[Dataset excerpts]
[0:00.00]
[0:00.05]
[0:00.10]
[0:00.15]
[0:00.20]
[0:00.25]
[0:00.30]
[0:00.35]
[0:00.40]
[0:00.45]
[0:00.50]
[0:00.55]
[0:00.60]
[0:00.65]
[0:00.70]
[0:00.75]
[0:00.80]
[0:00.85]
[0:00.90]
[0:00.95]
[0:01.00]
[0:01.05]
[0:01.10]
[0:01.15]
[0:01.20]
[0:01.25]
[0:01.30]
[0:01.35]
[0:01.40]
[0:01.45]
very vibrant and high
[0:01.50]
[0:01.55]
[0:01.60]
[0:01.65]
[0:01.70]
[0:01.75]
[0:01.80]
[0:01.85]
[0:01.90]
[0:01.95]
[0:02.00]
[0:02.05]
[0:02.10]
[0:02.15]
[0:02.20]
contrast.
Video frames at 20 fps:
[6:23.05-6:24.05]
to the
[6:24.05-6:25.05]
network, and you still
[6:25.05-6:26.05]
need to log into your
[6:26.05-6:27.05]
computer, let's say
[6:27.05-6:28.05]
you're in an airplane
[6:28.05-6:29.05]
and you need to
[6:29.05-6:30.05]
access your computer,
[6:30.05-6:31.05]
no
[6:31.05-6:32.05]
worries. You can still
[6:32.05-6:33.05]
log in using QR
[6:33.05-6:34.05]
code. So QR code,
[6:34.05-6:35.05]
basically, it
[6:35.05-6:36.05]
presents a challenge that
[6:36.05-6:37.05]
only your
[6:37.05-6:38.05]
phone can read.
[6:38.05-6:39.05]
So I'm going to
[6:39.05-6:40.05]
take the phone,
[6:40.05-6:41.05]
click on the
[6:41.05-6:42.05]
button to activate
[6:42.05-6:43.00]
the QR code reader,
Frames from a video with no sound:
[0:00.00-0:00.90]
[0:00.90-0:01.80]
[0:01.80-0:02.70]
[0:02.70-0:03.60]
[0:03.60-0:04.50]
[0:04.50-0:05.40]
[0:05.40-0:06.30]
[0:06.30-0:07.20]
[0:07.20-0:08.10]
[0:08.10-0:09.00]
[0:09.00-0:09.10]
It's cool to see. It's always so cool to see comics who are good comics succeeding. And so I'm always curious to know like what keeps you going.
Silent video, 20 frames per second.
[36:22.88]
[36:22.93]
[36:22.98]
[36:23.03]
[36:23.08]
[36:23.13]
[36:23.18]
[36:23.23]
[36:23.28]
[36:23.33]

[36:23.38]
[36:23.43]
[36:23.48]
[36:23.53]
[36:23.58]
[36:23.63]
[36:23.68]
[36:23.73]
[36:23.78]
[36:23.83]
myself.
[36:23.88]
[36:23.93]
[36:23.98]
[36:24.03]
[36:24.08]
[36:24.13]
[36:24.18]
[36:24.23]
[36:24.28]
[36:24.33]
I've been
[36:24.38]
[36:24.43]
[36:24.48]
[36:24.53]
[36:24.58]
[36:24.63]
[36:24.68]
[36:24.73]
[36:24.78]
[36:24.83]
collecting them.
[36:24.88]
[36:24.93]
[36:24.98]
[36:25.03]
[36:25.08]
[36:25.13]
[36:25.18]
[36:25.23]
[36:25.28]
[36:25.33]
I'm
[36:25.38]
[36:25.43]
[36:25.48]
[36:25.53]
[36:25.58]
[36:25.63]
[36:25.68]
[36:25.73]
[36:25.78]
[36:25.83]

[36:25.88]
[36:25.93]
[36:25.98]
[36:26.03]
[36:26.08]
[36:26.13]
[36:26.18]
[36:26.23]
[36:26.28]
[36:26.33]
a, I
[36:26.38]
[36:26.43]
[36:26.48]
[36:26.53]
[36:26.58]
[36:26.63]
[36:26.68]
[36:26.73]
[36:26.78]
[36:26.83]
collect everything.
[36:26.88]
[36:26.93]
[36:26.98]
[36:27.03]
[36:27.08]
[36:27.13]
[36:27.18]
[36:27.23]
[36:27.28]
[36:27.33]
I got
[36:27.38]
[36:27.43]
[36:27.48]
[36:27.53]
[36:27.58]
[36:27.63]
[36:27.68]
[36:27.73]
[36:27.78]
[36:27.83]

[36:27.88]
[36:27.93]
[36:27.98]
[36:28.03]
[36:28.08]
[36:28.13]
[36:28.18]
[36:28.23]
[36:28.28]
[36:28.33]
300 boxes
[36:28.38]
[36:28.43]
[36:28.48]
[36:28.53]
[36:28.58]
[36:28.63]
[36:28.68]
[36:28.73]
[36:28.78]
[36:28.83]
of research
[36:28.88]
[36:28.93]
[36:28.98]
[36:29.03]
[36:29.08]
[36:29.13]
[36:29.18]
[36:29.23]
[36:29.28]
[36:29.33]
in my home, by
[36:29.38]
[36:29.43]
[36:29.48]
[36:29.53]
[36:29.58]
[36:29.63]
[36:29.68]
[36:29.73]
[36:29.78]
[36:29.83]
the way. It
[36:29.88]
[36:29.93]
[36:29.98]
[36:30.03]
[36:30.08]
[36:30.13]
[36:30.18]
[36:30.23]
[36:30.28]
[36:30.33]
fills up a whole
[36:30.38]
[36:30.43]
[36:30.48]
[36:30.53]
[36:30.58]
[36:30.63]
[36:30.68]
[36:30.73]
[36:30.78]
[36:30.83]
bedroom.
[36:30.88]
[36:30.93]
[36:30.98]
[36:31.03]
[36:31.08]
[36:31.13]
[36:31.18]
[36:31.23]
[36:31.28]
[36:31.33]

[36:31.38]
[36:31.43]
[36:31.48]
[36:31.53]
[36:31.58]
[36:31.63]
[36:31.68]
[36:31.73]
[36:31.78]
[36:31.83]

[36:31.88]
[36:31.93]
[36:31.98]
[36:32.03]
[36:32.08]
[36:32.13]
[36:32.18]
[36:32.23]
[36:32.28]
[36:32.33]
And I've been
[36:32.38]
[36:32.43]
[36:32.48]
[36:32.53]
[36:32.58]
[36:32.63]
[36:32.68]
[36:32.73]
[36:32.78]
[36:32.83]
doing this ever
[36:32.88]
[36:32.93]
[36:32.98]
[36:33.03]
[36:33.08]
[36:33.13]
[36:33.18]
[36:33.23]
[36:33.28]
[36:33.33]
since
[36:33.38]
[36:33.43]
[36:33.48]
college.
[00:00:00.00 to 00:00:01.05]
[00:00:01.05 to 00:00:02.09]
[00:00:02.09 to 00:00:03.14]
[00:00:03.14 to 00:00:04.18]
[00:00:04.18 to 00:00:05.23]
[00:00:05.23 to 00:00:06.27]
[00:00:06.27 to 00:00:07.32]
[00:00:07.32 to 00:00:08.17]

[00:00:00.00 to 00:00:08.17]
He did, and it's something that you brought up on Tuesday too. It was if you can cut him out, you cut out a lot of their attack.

● **Exercise requirements**
Give back every line of the data exactly.

● **Solved problem**
[0:00.00]
[0:00.05]
[0:00.10]
[0:00.15]
[0:00.20]
[0:00.25]
[0:00.30]
[0:00.35]
[0:00.40]
[0:00.45]
[0:00.50]
[0:00.55]
[0:00.60]
[0:00.65]
[0:00.70]
[0:00.75]
[0:00.80]
[0:00.85]
[0:00.90]
[0:00.95]
[0:01.00]
[0:01.05]
[0:01.10]
[0:01.15]
[0:01.20]
[0:01.25]
[0:01.30]
[0:01.35]
[0:01.40]
[0:01.45]
very vibrant and high
[0:01.50]
[0:01.55]
[0:01.60]
[0:01.65]
[0:01.70]
[0:01.75]
[0:01.80]
[0:01.85]
[0:01.90]
[0:01.95]
[0:02.00]
[0:02.05]
[0:02.10]
[0:02.15]
[0:02.20]
contrast.
Video frames at 20 fps:
[6:23.05-6:24.05]
to the
[6:24.05-6:25.05]
network, and you still
[6:25.05-6:26.05]
need to log into your
[6:26.05-6:27.05]
computer, let's say
[6:27.05-6:28.05]
you're in an airplane
[6:28.05-6:29.05]
and you need to
[6:29.05-6:30.05]
access your computer,
[6:30.05-6:31.05]
no
[6:31.05-6:32.05]
worries. You can still
[6:32.05-6:33.05]
log in using QR
[6:33.05-6:34.05]
code. So QR code,
[6:34.05-6:35.05]
basically, it
[6:35.05-6:36.05]
presents a challenge that
[6:36.05-6:37.05]
only your
[6:37.05-6:38.05]
phone can read.
[6:38.05-6:39.05]
So I'm going to
[6:39.05-6:40.05]
take the phone,
[6:40.05-6:41.05]
click on the
[6:41.05-6:42.05]
button to activate
[6:42.05-6:43.00]
the QR code reader,
Frames from a video with no sound:
[0:00.00-0:00.90]
[0:00.90-0:01.80]
[0:01.80-0:02.70]
[0:02.70-0:03.60]
[0:03.60-0:04.50]
[0:04.50-0:05.40]
[0:05.40-0:06.30]
[0:06.30-0:07.20]
[0:07.20-0:08.10]
[0:08.10-0:09.00]
[0:09.00-0:09.10]
It's cool to see. It's always so cool to see comics who are good comics succeeding. And so I'm always curious to know like what keeps you going.
Silent video, 20 frames per second.
[36:22.88]
[36:22.93]
[36:22.98]
[36:23.03]
[36:23.08]
[36:23.13]
[36:23.18]
[36:23.23]
[36:23.28]
[36:23.33]

[36:23.38]
[36:23.43]
[36:23.48]
[36:23.53]
[36:23.58]
[36:23.63]
[36:23.68]
[36:23.73]
[36:23.78]
[36:23.83]
myself.
[36:23.88]
[36:23.93]
[36:23.98]
[36:24.03]
[36:24.08]
[36:24.13]
[36:24.18]
[36:24.23]
[36:24.28]
[36:24.33]
I've been
[36:24.38]
[36:24.43]
[36:24.48]
[36:24.53]
[36:24.58]
[36:24.63]
[36:24.68]
[36:24.73]
[36:24.78]
[36:24.83]
collecting them.
[36:24.88]
[36:24.93]
[36:24.98]
[36:25.03]
[36:25.08]
[36:25.13]
[36:25.18]
[36:25.23]
[36:25.28]
[36:25.33]
I'm
[36:25.38]
[36:25.43]
[36:25.48]
[36:25.53]
[36:25.58]
[36:25.63]
[36:25.68]
[36:25.73]
[36:25.78]
[36:25.83]

[36:25.88]
[36:25.93]
[36:25.98]
[36:26.03]
[36:26.08]
[36:26.13]
[36:26.18]
[36:26.23]
[36:26.28]
[36:26.33]
a, I
[36:26.38]
[36:26.43]
[36:26.48]
[36:26.53]
[36:26.58]
[36:26.63]
[36:26.68]
[36:26.73]
[36:26.78]
[36:26.83]
collect everything.
[36:26.88]
[36:26.93]
[36:26.98]
[36:27.03]
[36:27.08]
[36:27.13]
[36:27.18]
[36:27.23]
[36:27.28]
[36:27.33]
I got
[36:27.38]
[36:27.43]
[36:27.48]
[36:27.53]
[36:27.58]
[36:27.63]
[36:27.68]
[36:27.73]
[36:27.78]
[36:27.83]

[36:27.88]
[36:27.93]
[36:27.98]
[36:28.03]
[36:28.08]
[36:28.13]
[36:28.18]
[36:28.23]
[36:28.28]
[36:28.33]
300 boxes
[36:28.38]
[36:28.43]
[36:28.48]
[36:28.53]
[36:28.58]
[36:28.63]
[36:28.68]
[36:28.73]
[36:28.78]
[36:28.83]
of research
[36:28.88]
[36:28.93]
[36:28.98]
[36:29.03]
[36:29.08]
[36:29.13]
[36:29.18]
[36:29.23]
[36:29.28]
[36:29.33]
in my home, by
[36:29.38]
[36:29.43]
[36:29.48]
[36:29.53]
[36:29.58]
[36:29.63]
[36:29.68]
[36:29.73]
[36:29.78]
[36:29.83]
the way. It
[36:29.88]
[36:29.93]
[36:29.98]
[36:30.03]
[36:30.08]
[36:30.13]
[36:30.18]
[36:30.23]
[36:30.28]
[36:30.33]
fills up a whole
[36:30.38]
[36:30.43]
[36:30.48]
[36:30.53]
[36:30.58]
[36:30.63]
[36:30.68]
[36:30.73]
[36:30.78]
[36:30.83]
bedroom.
[36:30.88]
[36:30.93]
[36:30.98]
[36:31.03]
[36:31.08]
[36:31.13]
[36:31.18]
[36:31.23]
[36:31.28]
[36:31.33]

[36:31.38]
[36:31.43]
[36:31.48]
[36:31.53]
[36:31.58]
[36:31.63]
[36:31.68]
[36:31.73]
[36:31.78]
[36:31.83]

[36:31.88]
[36:31.93]
[36:31.98]
[36:32.03]
[36:32.08]
[36:32.13]
[36:32.18]
[36:32.23]
[36:32.28]
[36:32.33]
And I've been
[36:32.38]
[36:32.43]
[36:32.48]
[36:32.53]
[36:32.58]
[36:32.63]
[36:32.68]
[36:32.73]
[36:32.78]
[36:32.83]
doing this ever
[36:32.88]
[36:32.93]
[36:32.98]
[36:33.03]
[36:33.08]
[36:33.13]
[36:33.18]
[36:33.23]
[36:33.28]
[36:33.33]
since
[36:33.38]
[36:33.43]
[36:33.48]
college.
[00:00:00.00 to 00:00:01.05]
[00:00:01.05 to 00:00:02.09]
[00:00:02.09 to 00:00:03.14]
[00:00:03.14 to 00:00:04.18]
[00:00:04.18 to 00:00:05.23]
[00:00:05.23 to 00:00:06.27]
[00:00:06.27 to 00:00:07.32]
[00:00:07.32 to 00:00:08.17]

[00:00:00.00 to 00:00:08.17]
He did, and it's something that you brought up on Tuesday too. It was if you can cut him out, you cut out a lot of their attack.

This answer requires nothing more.